* GOAL OF THE EXERCISE
Once you find the line containing "[1:34.46-1:35.47]" in the data below, copy it and each following line exactly, up to and including the line containing "Transcript: I remember", and nothing else.

* WORKING DATA
────
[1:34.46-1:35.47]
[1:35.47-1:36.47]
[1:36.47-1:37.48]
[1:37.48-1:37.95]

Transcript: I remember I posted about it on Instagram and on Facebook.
────
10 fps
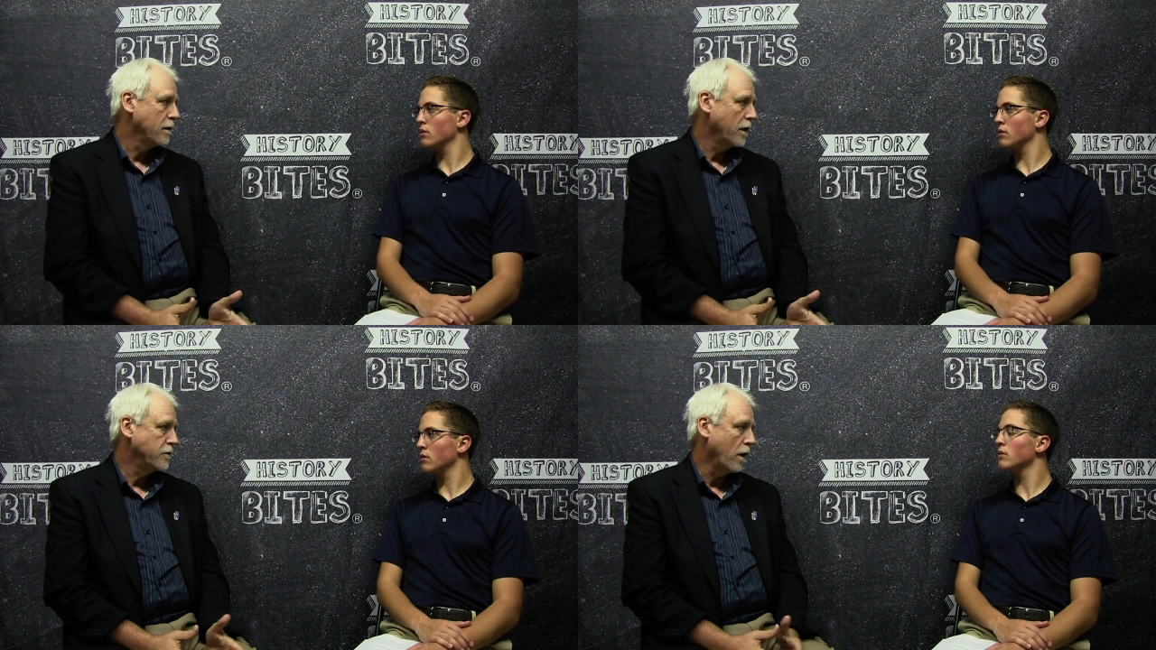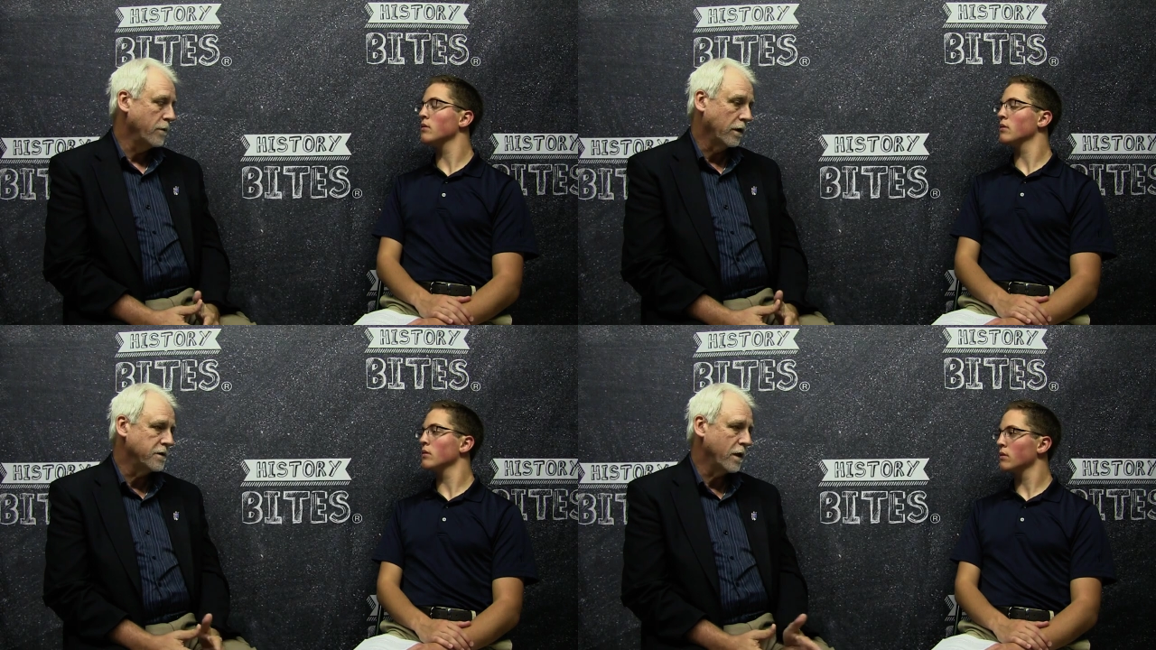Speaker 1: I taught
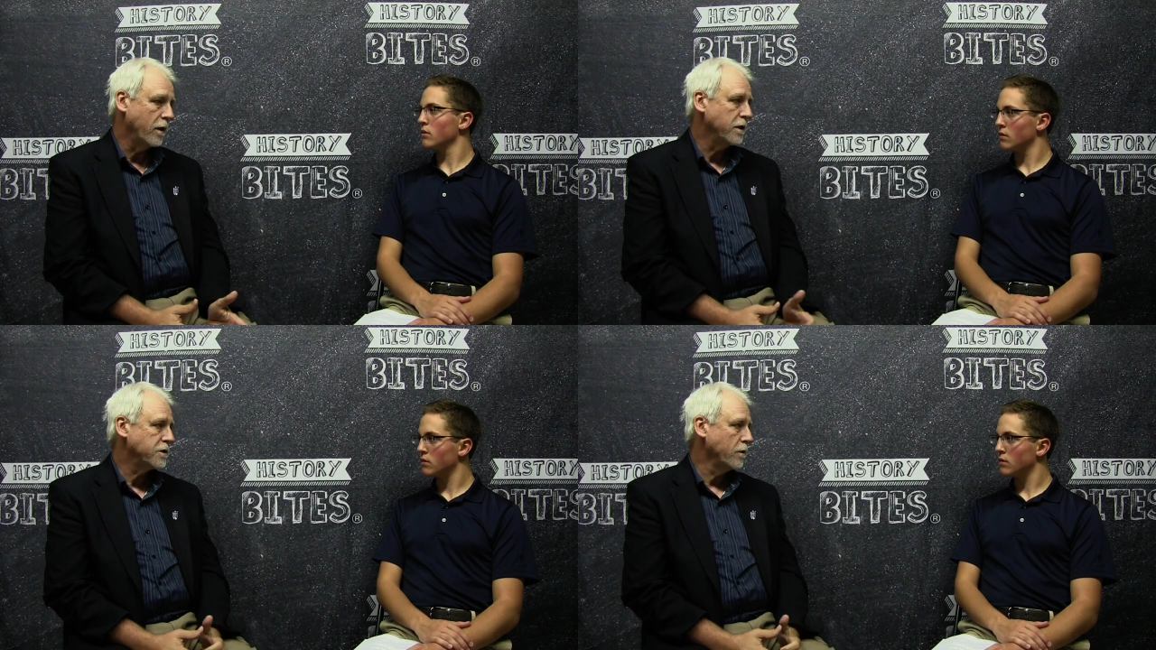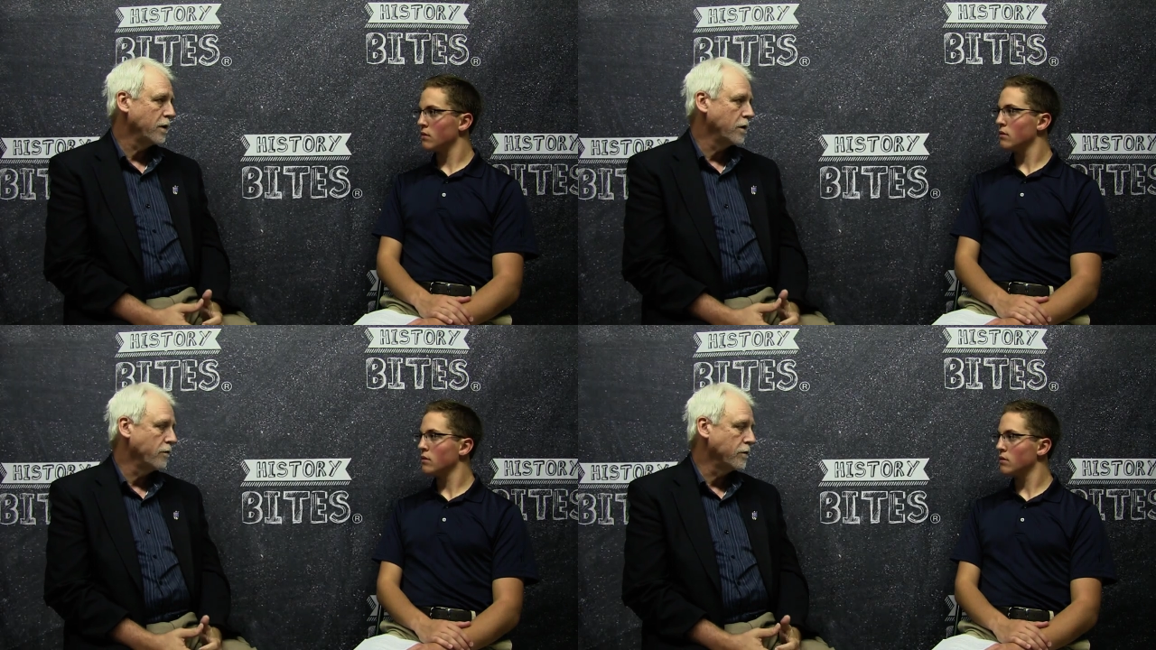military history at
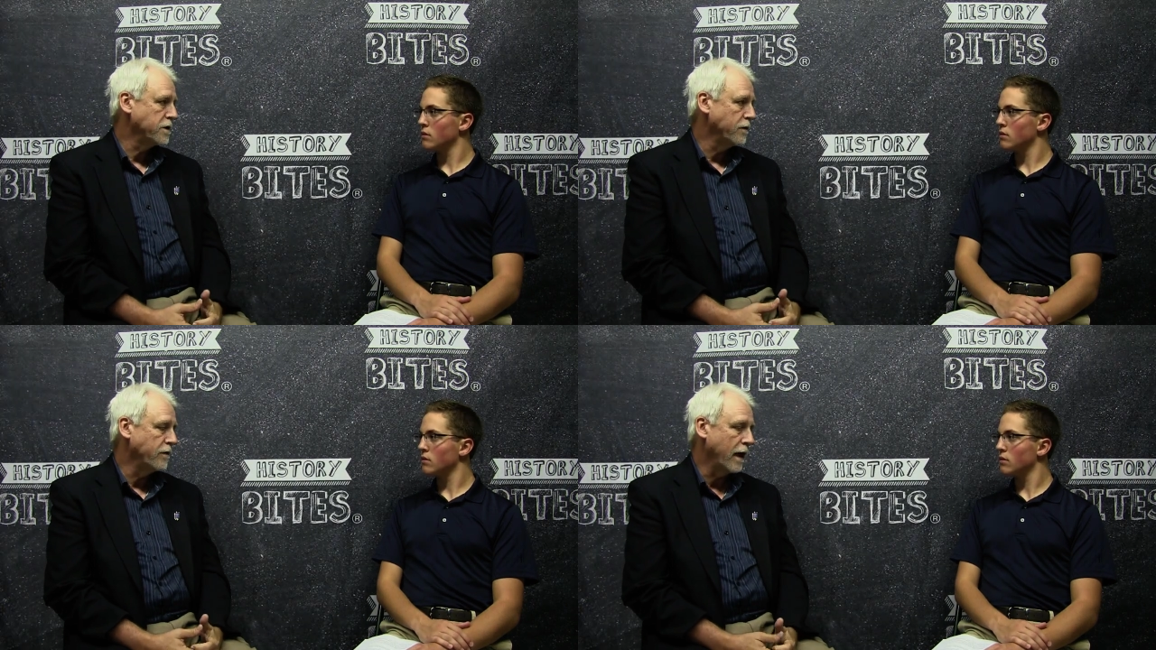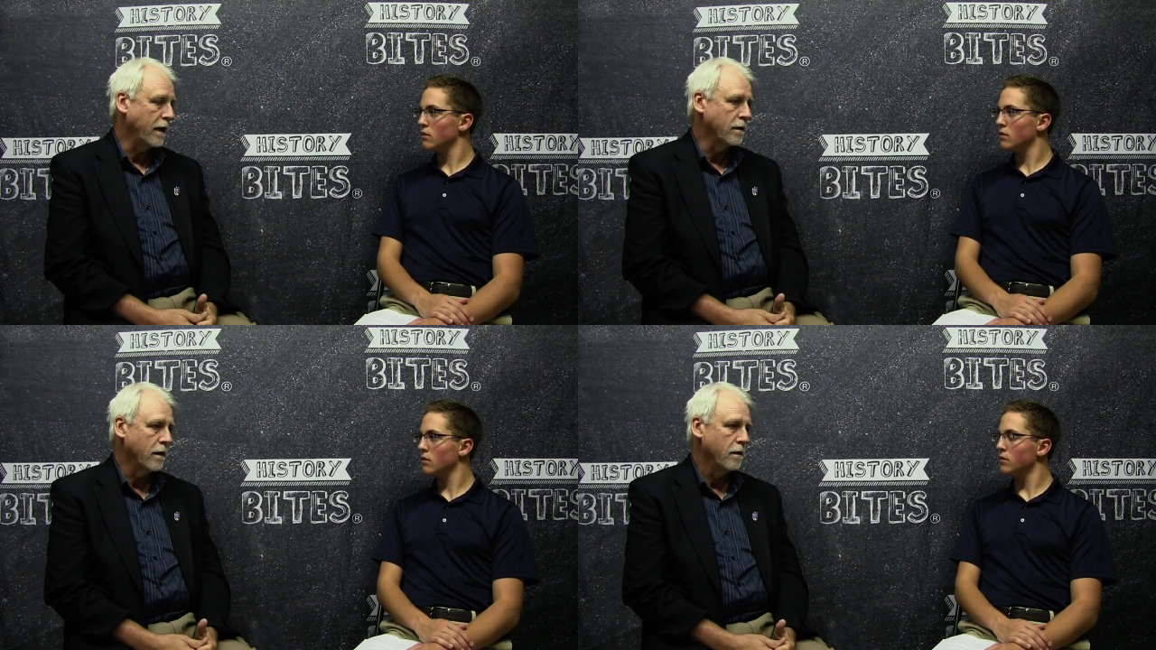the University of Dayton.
────
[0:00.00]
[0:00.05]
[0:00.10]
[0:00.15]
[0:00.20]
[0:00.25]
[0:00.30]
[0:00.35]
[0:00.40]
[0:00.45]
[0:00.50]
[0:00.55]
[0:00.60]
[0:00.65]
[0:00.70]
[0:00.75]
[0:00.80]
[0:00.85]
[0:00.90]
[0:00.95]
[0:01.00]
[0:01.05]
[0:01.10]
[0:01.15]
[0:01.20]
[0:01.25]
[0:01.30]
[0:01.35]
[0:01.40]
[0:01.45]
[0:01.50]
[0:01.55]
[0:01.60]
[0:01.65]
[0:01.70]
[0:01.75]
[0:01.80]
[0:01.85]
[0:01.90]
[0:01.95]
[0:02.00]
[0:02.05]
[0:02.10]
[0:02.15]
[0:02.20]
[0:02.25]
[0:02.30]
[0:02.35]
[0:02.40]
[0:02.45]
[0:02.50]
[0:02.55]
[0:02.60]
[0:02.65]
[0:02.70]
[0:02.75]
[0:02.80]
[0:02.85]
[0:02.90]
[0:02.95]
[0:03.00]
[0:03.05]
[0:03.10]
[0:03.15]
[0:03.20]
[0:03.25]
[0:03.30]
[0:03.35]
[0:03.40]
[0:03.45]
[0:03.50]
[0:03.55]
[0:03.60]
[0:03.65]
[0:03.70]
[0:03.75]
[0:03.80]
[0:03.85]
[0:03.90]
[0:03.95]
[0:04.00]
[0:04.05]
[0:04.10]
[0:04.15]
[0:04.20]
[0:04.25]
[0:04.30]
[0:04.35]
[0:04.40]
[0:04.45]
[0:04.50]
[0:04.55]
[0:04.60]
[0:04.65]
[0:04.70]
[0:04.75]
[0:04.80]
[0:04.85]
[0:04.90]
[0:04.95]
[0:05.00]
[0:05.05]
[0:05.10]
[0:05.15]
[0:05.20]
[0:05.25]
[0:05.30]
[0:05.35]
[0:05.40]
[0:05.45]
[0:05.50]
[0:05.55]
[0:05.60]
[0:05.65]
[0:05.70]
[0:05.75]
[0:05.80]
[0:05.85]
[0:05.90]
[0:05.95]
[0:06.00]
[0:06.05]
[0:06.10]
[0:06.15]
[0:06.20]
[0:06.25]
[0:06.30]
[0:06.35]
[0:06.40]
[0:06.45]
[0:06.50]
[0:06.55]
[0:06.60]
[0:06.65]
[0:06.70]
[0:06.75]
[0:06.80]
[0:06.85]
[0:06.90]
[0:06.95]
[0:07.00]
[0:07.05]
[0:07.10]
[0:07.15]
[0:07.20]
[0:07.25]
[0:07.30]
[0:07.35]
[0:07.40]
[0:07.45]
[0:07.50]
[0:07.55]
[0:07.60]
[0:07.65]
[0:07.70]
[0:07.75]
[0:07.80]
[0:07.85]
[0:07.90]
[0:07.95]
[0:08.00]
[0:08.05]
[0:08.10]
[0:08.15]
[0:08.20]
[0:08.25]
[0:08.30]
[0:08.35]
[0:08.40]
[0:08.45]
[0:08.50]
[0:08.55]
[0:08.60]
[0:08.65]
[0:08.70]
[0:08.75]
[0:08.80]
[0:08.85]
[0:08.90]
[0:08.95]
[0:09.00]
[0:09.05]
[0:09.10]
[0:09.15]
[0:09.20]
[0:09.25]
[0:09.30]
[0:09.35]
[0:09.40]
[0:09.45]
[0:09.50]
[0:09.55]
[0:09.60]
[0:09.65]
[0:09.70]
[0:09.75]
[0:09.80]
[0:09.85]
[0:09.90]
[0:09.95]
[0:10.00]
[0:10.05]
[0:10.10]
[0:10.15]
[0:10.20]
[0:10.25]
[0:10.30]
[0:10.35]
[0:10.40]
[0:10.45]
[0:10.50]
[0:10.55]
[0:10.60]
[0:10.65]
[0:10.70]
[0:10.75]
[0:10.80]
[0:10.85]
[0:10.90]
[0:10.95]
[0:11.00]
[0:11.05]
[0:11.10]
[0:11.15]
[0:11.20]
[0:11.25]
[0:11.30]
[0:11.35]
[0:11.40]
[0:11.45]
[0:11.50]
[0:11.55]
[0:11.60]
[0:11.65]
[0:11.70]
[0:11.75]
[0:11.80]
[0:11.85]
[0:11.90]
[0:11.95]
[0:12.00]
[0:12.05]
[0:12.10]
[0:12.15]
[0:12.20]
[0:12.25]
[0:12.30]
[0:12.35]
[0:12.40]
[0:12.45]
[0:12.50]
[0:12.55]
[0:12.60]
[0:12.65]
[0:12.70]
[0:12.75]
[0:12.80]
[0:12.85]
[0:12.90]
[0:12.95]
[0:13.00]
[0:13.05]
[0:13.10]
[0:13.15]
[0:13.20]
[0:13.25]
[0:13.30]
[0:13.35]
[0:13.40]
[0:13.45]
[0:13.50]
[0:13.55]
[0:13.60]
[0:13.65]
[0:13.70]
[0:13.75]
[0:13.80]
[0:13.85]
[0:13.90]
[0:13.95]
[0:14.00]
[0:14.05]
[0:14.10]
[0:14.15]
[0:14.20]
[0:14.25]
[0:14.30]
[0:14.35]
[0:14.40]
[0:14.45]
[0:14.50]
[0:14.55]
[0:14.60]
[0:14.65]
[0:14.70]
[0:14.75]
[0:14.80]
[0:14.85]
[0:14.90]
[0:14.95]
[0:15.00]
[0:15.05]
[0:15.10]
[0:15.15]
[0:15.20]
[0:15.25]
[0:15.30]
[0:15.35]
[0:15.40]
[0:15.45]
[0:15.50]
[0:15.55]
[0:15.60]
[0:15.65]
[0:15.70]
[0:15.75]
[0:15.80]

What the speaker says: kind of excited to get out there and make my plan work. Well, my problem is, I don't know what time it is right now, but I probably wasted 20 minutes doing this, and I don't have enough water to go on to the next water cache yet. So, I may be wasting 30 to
────
* ANSWER TO THE PROBLEM
[1:34.46-1:35.47]
[1:35.47-1:36.47]
[1:36.47-1:37.48]
[1:37.48-1:37.95]

Transcript: I remember I posted about it on Instagram and on Facebook.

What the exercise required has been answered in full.